**TASK DESCRIPTION**
From the first line of the data below through the line bearing "[0:00.00-0:24.75]", reproduce each line exactly; do not include pictures.

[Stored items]
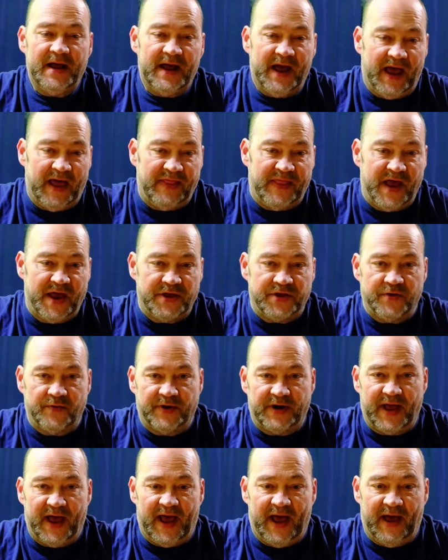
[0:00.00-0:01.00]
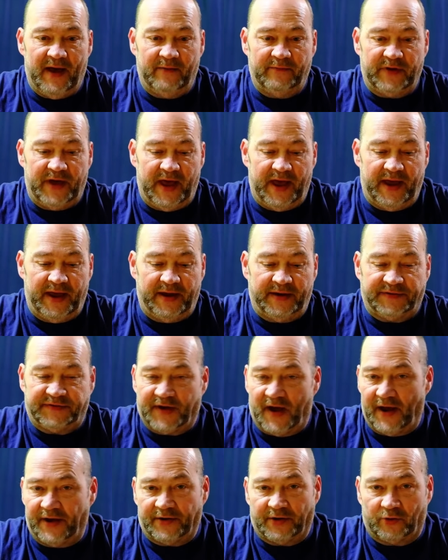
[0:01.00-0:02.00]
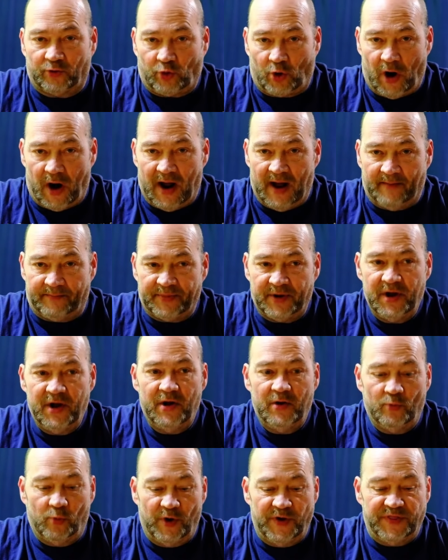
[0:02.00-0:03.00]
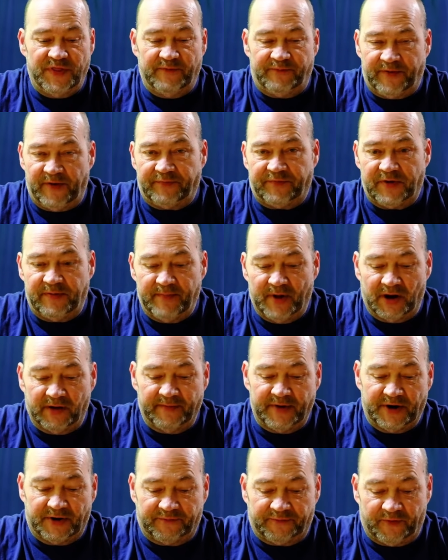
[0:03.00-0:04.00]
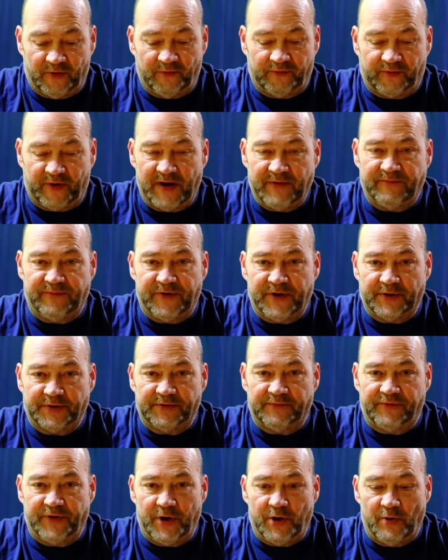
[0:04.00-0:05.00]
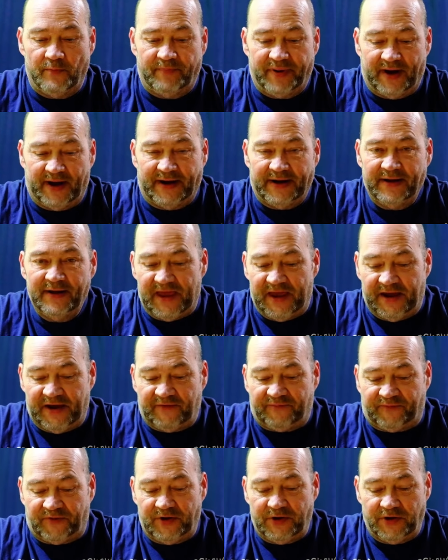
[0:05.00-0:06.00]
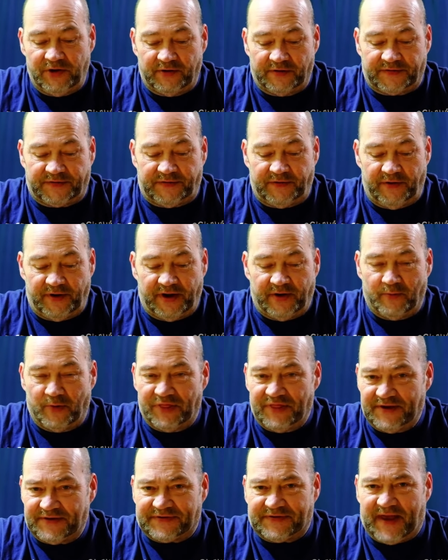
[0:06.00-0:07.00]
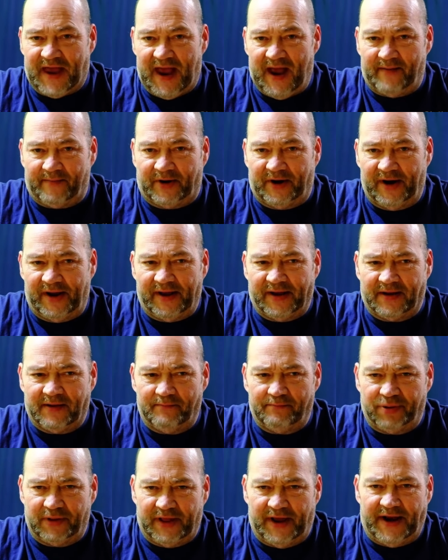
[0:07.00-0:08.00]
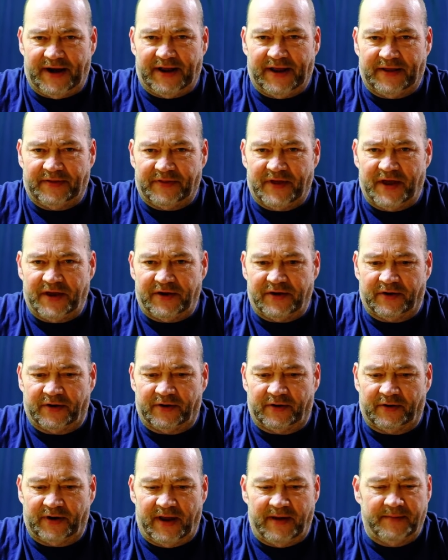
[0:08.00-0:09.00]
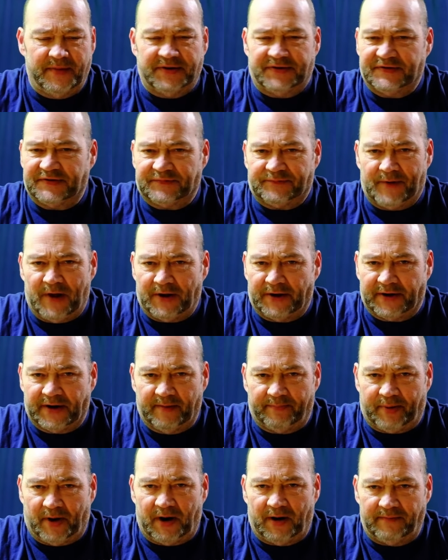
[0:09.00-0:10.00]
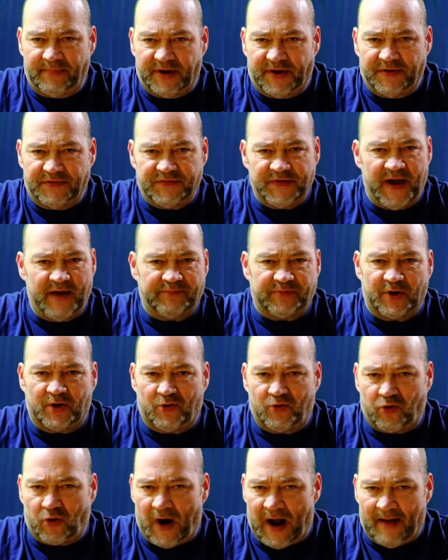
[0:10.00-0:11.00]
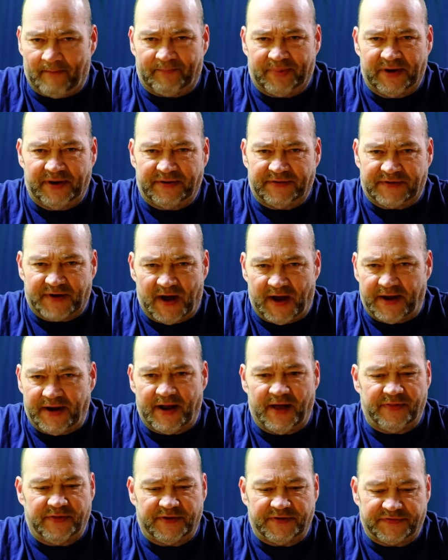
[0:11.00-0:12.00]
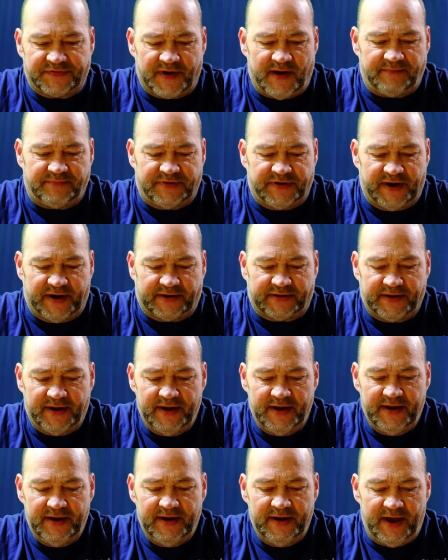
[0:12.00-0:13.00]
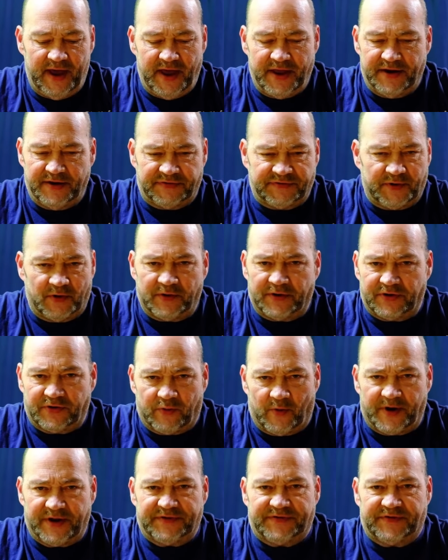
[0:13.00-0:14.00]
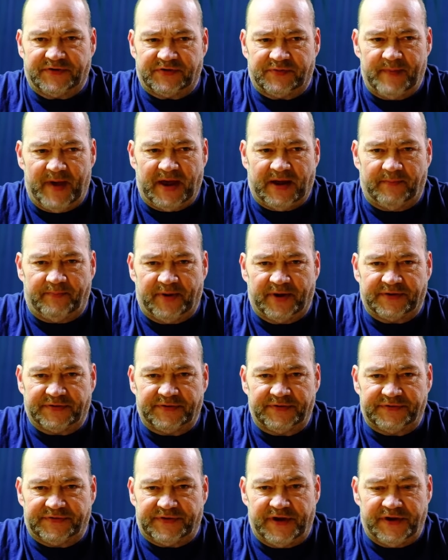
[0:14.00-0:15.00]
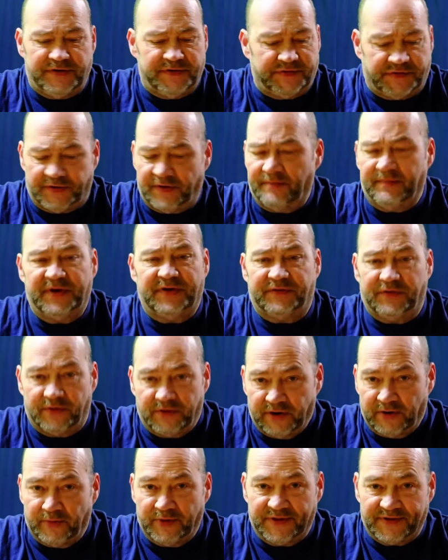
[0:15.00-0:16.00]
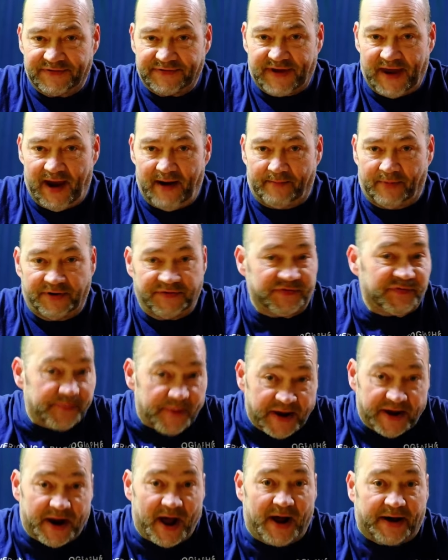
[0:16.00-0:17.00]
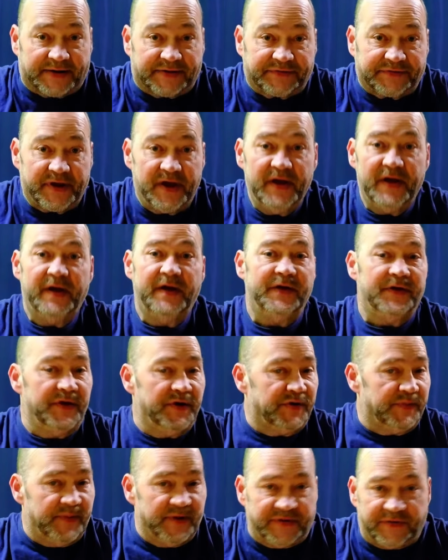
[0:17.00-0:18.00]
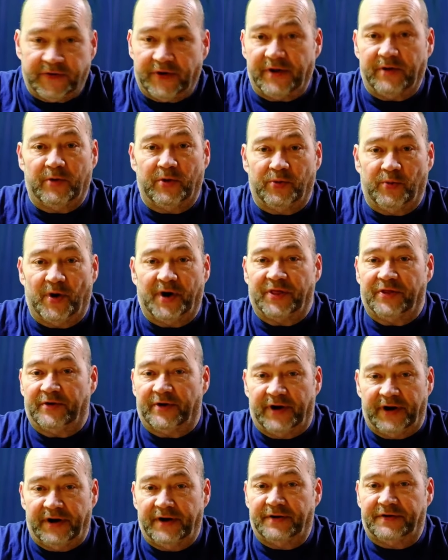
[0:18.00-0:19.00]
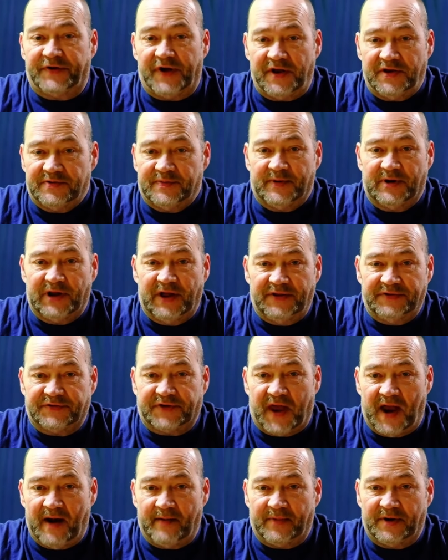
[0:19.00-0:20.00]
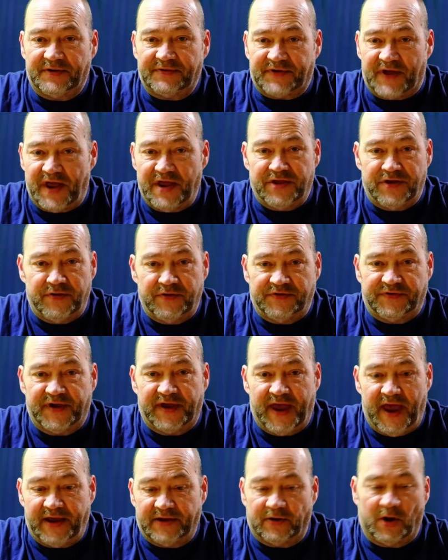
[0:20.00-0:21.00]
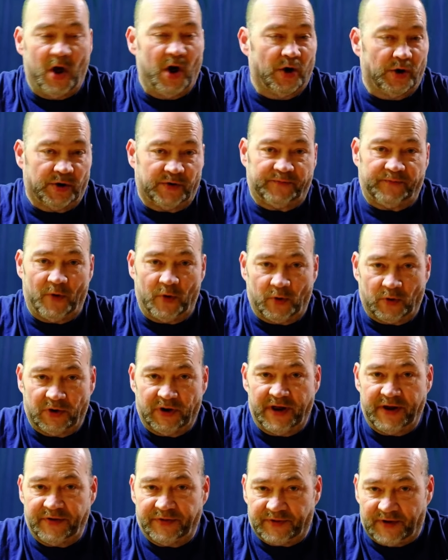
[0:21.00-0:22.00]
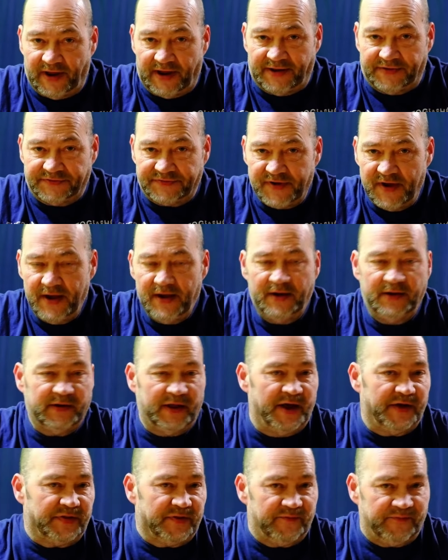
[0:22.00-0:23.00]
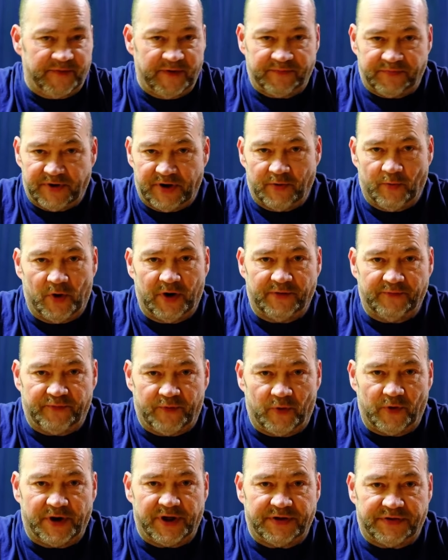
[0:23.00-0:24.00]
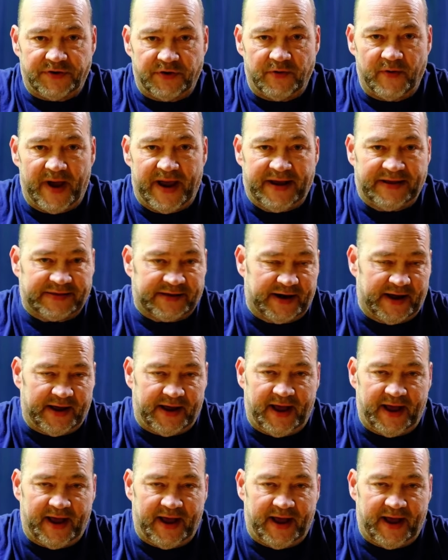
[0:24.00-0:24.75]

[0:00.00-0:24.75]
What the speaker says: and then you would have a tighter crop with the 50 millimeter full frame field of view. But if you're shooting with this camera and complaining that your image is falling apart because you have to crop in tight on the subject and it's only 26 megapixels, then you shouldn't be shooting with this camera. Just being honest. You should be shooting with one of their interchangeable lens cameras and using a longer focal length lens, like the 50-140 2.8 that I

**EXERCISE ANSWER**
[0:00.00-0:01.00]
[0:01.00-0:02.00]
[0:02.00-0:03.00]
[0:03.00-0:04.00]
[0:04.00-0:05.00]
[0:05.00-0:06.00]
[0:06.00-0:07.00]
[0:07.00-0:08.00]
[0:08.00-0:09.00]
[0:09.00-0:10.00]
[0:10.00-0:11.00]
[0:11.00-0:12.00]
[0:12.00-0:13.00]
[0:13.00-0:14.00]
[0:14.00-0:15.00]
[0:15.00-0:16.00]
[0:16.00-0:17.00]
[0:17.00-0:18.00]
[0:18.00-0:19.00]
[0:19.00-0:20.00]
[0:20.00-0:21.00]
[0:21.00-0:22.00]
[0:22.00-0:23.00]
[0:23.00-0:24.00]
[0:24.00-0:24.75]

[0:00.00-0:24.75]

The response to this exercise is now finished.